> **Required action**: The entries below should be repeated exactly, with no pictures carried over.

> **Data provided**:
__________

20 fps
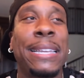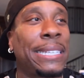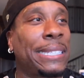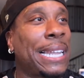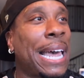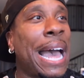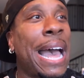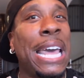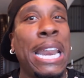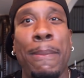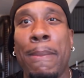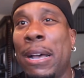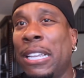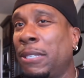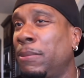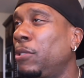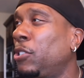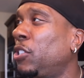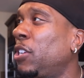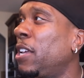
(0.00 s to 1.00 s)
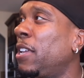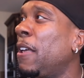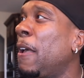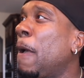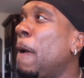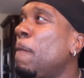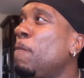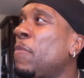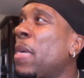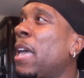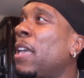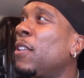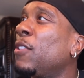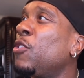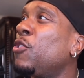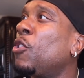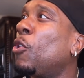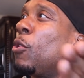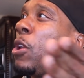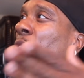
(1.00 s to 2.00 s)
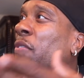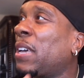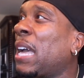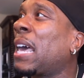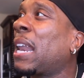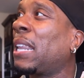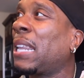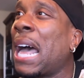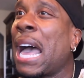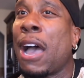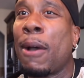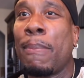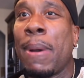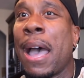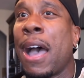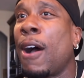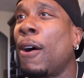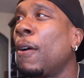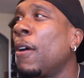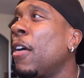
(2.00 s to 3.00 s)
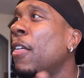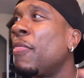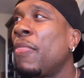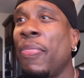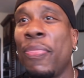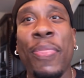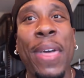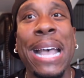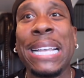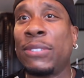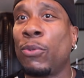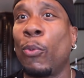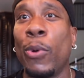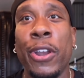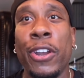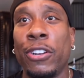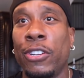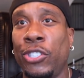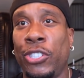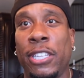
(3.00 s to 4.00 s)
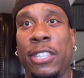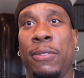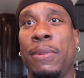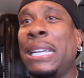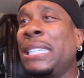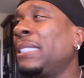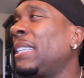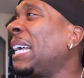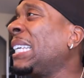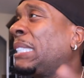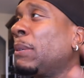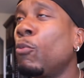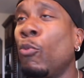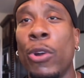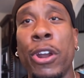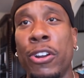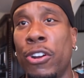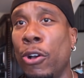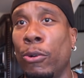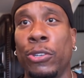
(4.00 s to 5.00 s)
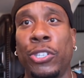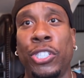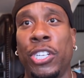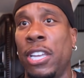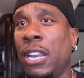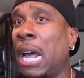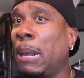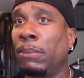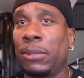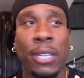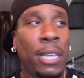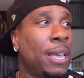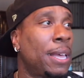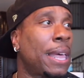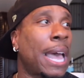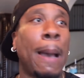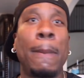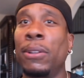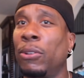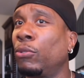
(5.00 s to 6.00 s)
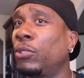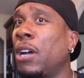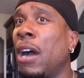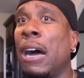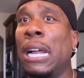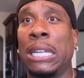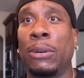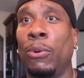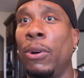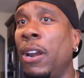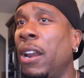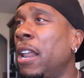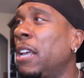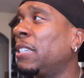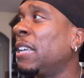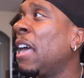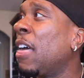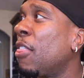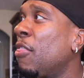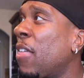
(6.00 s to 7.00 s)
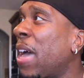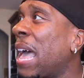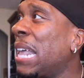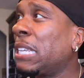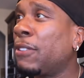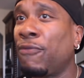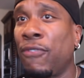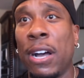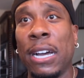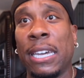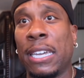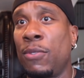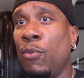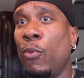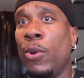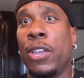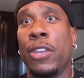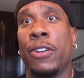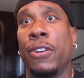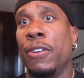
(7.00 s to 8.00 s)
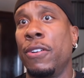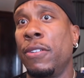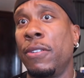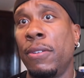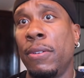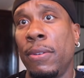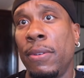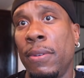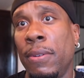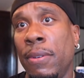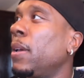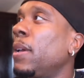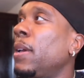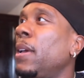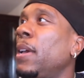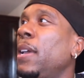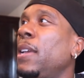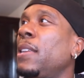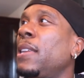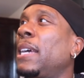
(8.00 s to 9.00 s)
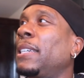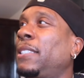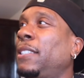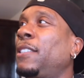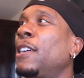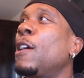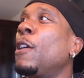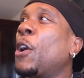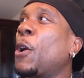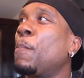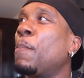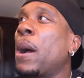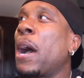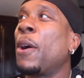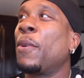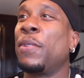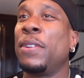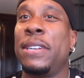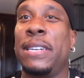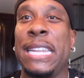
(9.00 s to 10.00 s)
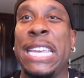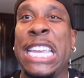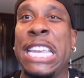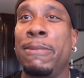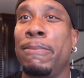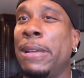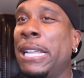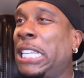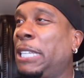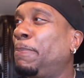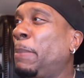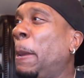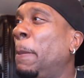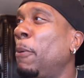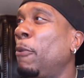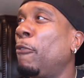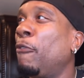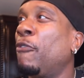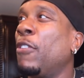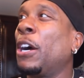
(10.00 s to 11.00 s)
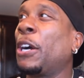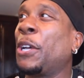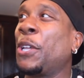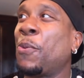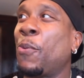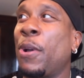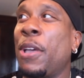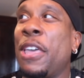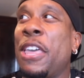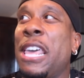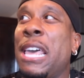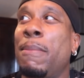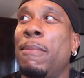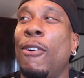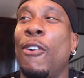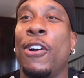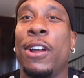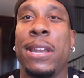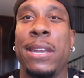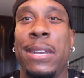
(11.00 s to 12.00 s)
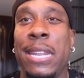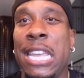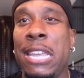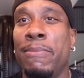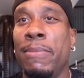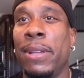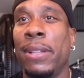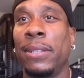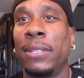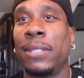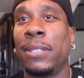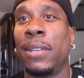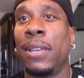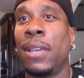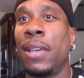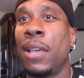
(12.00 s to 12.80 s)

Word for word: that's lying about some shit that you don't even gotta lie about, that's weird shit. That's that's some weirdo shit. I'm just, I'm just gonna call it what it is. That's fucking weird. He likes to talk about demons. People fucking with him are demons.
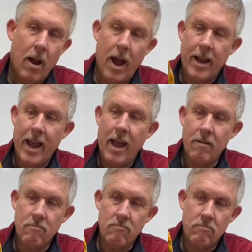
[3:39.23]

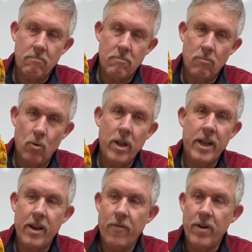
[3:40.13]
Again, really
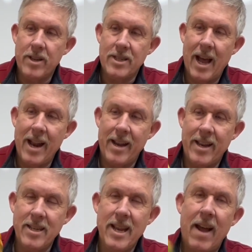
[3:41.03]
different design. It
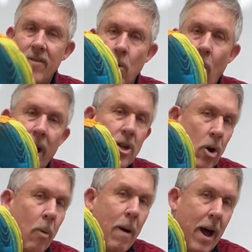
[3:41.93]
doesn't have the wide
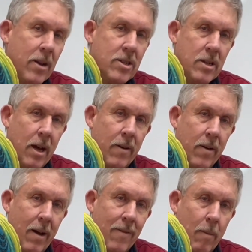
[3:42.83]
toe box
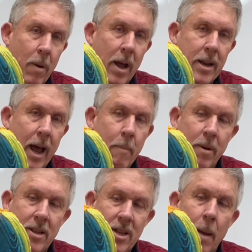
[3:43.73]
of a Bondi, but
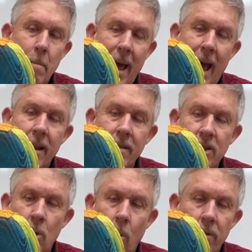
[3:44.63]
it's not bad.
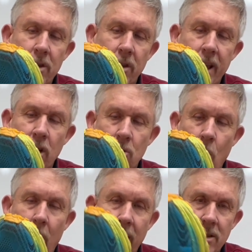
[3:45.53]
These are the extra
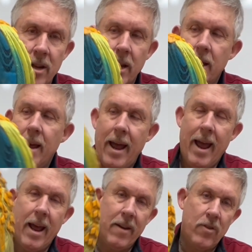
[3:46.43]
wides.
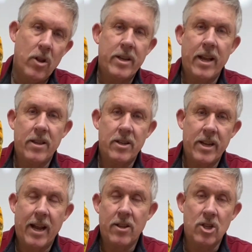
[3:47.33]
And if you looked at
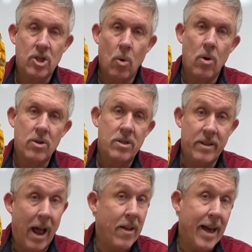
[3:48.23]
the soles,
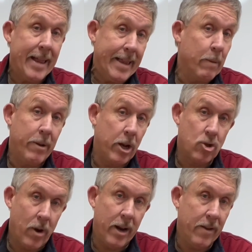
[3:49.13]
now you got a little bit of
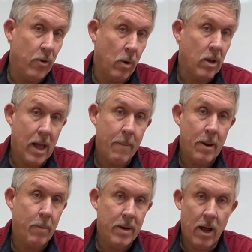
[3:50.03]
tread. If you were climbing
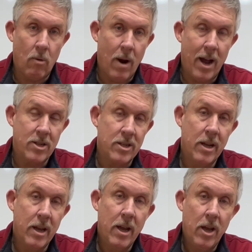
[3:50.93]
up and down rocks,
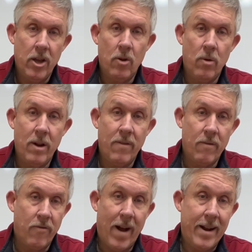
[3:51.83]
you'd really
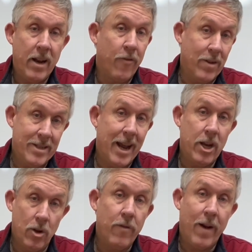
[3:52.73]
find a difference. And I
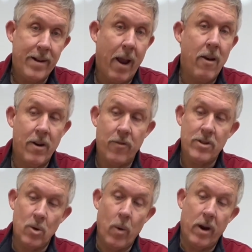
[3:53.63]
do find a
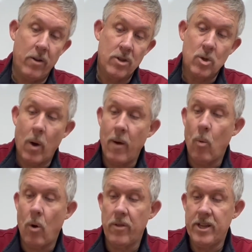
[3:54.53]
difference in wearing those. So I
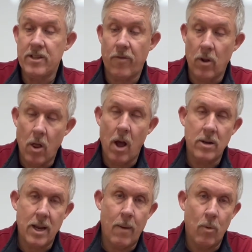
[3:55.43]
wore these for a long
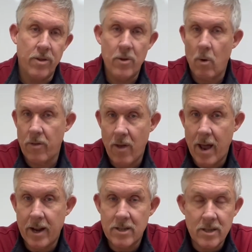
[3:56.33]
time with the
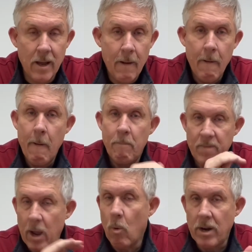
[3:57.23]
orthotics.
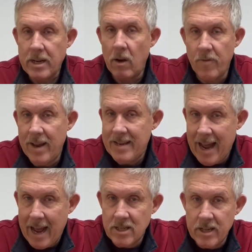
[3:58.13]
They worked out
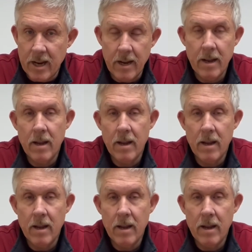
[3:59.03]
fantastic.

__________

> **Answer area**:
20 fps
(0.00 s to 1.00 s)
(1.00 s to 2.00 s)
(2.00 s to 3.00 s)
(3.00 s to 4.00 s)
(4.00 s to 5.00 s)
(5.00 s to 6.00 s)
(6.00 s to 7.00 s)
(7.00 s to 8.00 s)
(8.00 s to 9.00 s)
(9.00 s to 10.00 s)
(10.00 s to 11.00 s)
(11.00 s to 12.00 s)
(12.00 s to 12.80 s)

Word for word: that's lying about some shit that you don't even gotta lie about, that's weird shit. That's that's some weirdo shit. I'm just, I'm just gonna call it what it is. That's fucking weird. He likes to talk about demons. People fucking with him are demons.
[3:39.23]

[3:40.13]
Again, really
[3:41.03]
different design. It
[3:41.93]
doesn't have the wide
[3:42.83]
toe box
[3:43.73]
of a Bondi, but
[3:44.63]
it's not bad.
[3:45.53]
These are the extra
[3:46.43]
wides.
[3:47.33]
And if you looked at
[3:48.23]
the soles,
[3:49.13]
now you got a little bit of
[3:50.03]
tread. If you were climbing
[3:50.93]
up and down rocks,
[3:51.83]
you'd really
[3:52.73]
find a difference. And I
[3:53.63]
do find a
[3:54.53]
difference in wearing those. So I
[3:55.43]
wore these for a long
[3:56.33]
time with the
[3:57.23]
orthotics.
[3:58.13]
They worked out
[3:59.03]
fantastic.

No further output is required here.